The problem => Every record that follows should be copied exactly. No picture belongs in the copy.

Material supplied =>
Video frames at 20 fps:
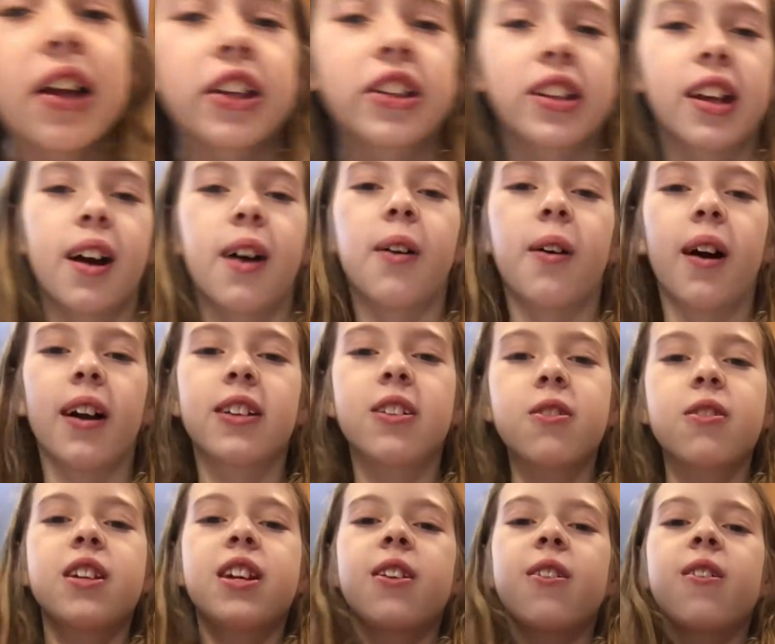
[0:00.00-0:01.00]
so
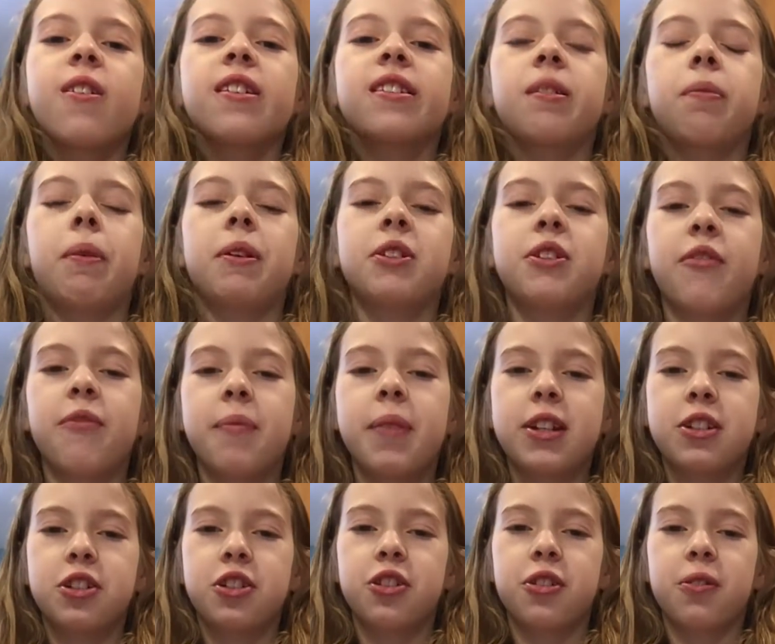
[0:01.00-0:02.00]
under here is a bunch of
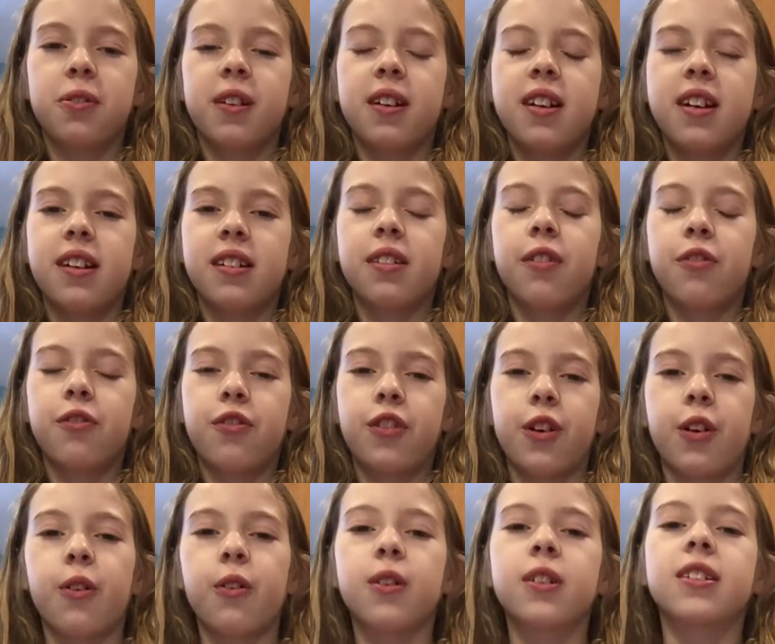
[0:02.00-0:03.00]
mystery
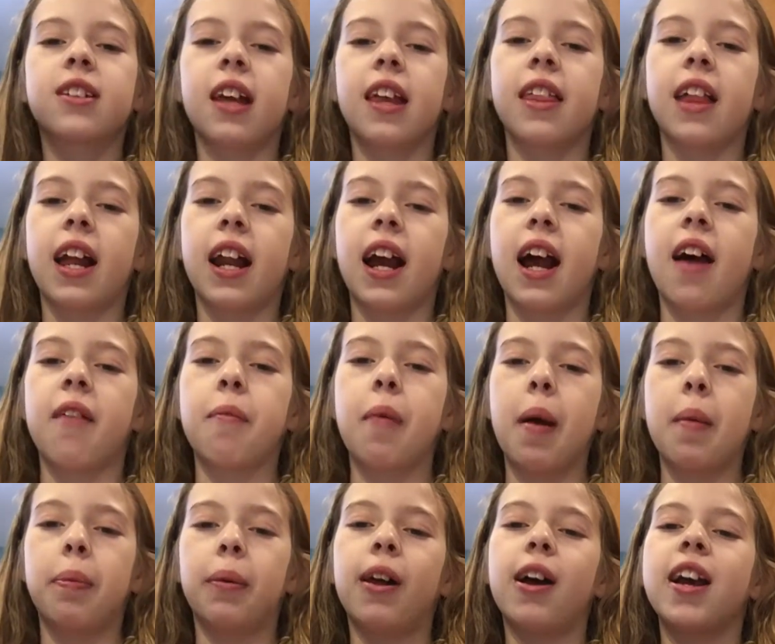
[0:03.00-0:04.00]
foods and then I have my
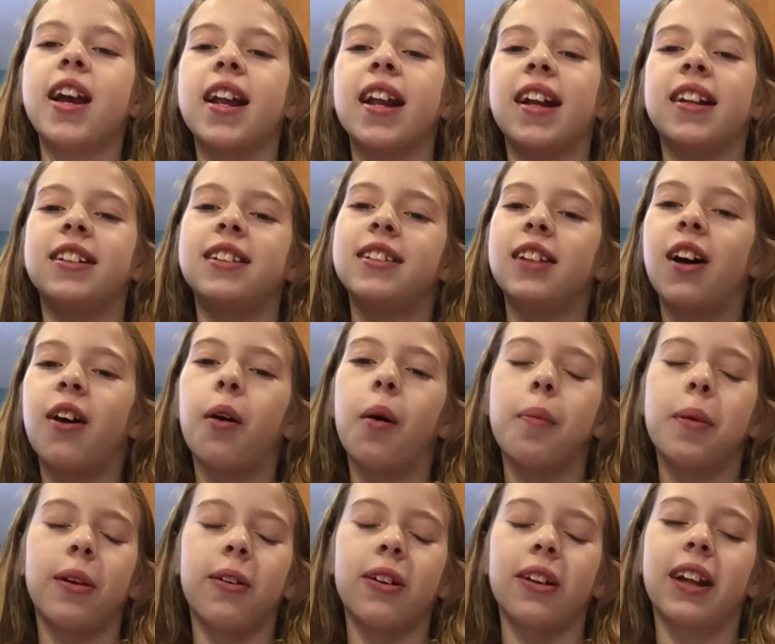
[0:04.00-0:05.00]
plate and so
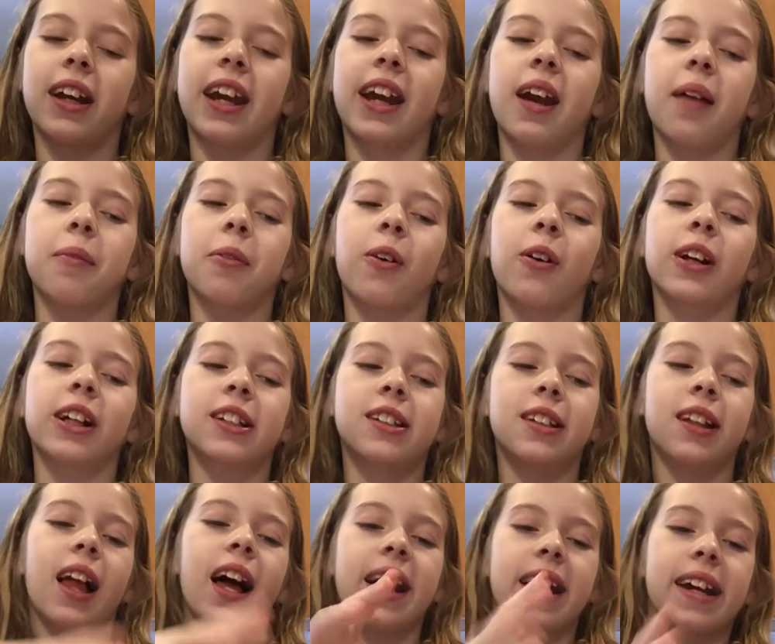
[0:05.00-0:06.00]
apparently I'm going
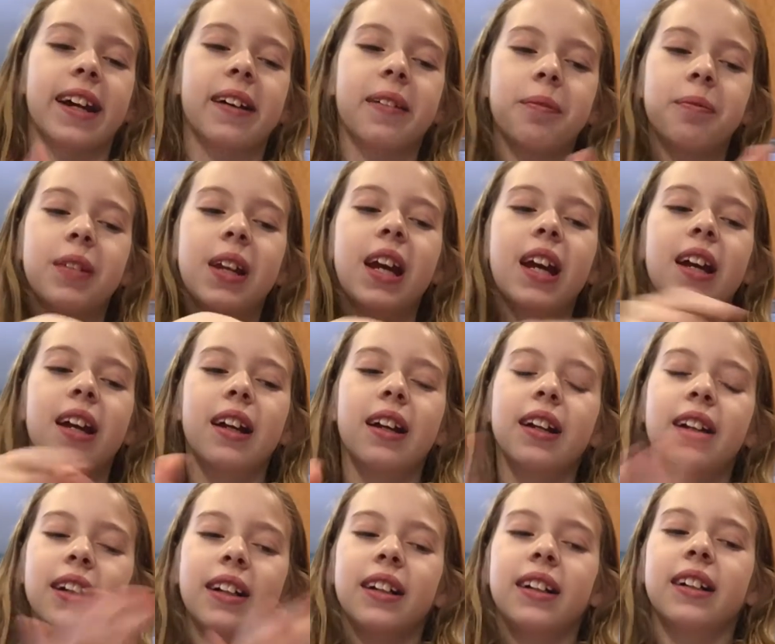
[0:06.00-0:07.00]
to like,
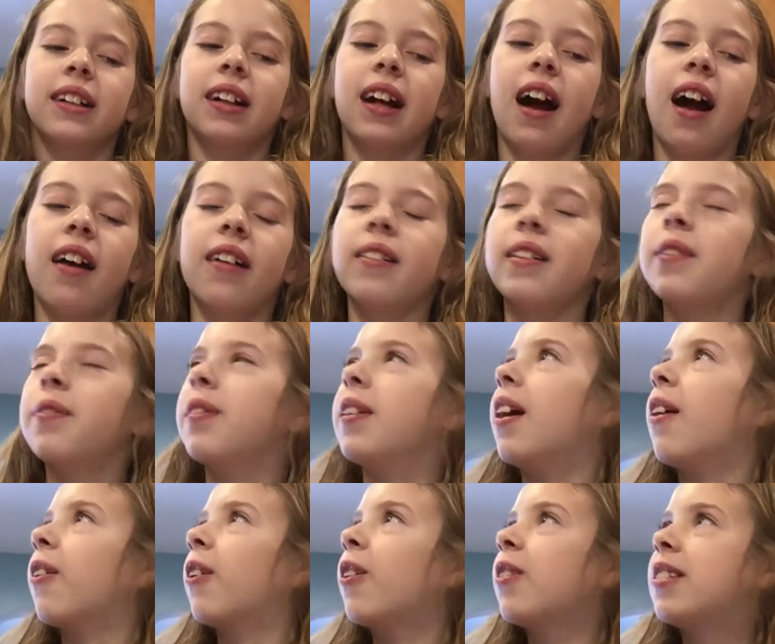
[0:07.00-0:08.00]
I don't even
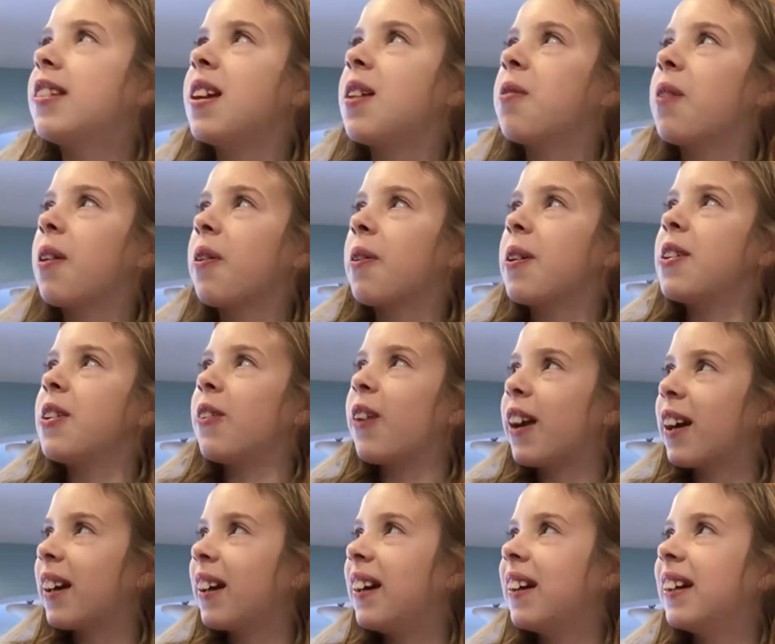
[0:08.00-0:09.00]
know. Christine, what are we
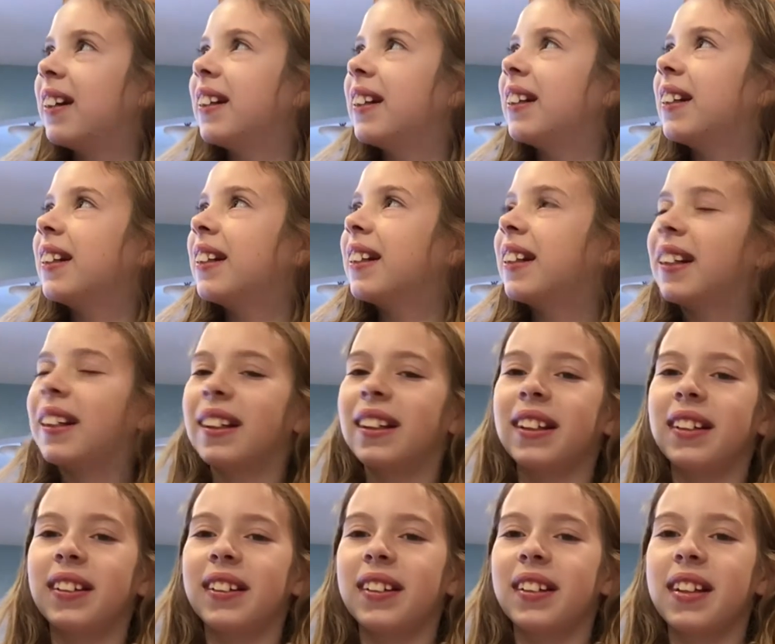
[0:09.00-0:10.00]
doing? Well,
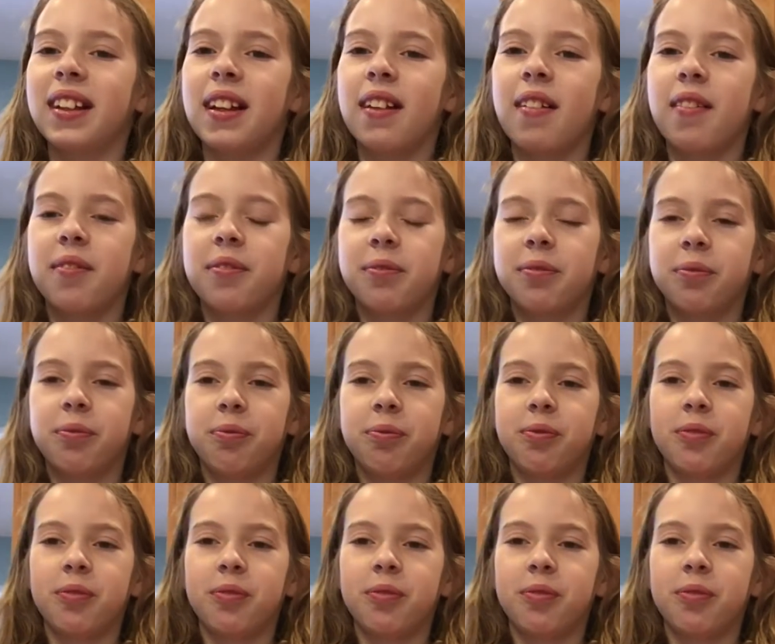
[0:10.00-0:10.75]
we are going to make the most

Answer box =>
Video frames at 20 fps:
[0:00.00-0:01.00]
so
[0:01.00-0:02.00]
under here is a bunch of
[0:02.00-0:03.00]
mystery
[0:03.00-0:04.00]
foods and then I have my
[0:04.00-0:05.00]
plate and so
[0:05.00-0:06.00]
apparently I'm going
[0:06.00-0:07.00]
to like,
[0:07.00-0:08.00]
I don't even
[0:08.00-0:09.00]
know. Christine, what are we
[0:09.00-0:10.00]
doing? Well,
[0:10.00-0:10.75]
we are going to make the most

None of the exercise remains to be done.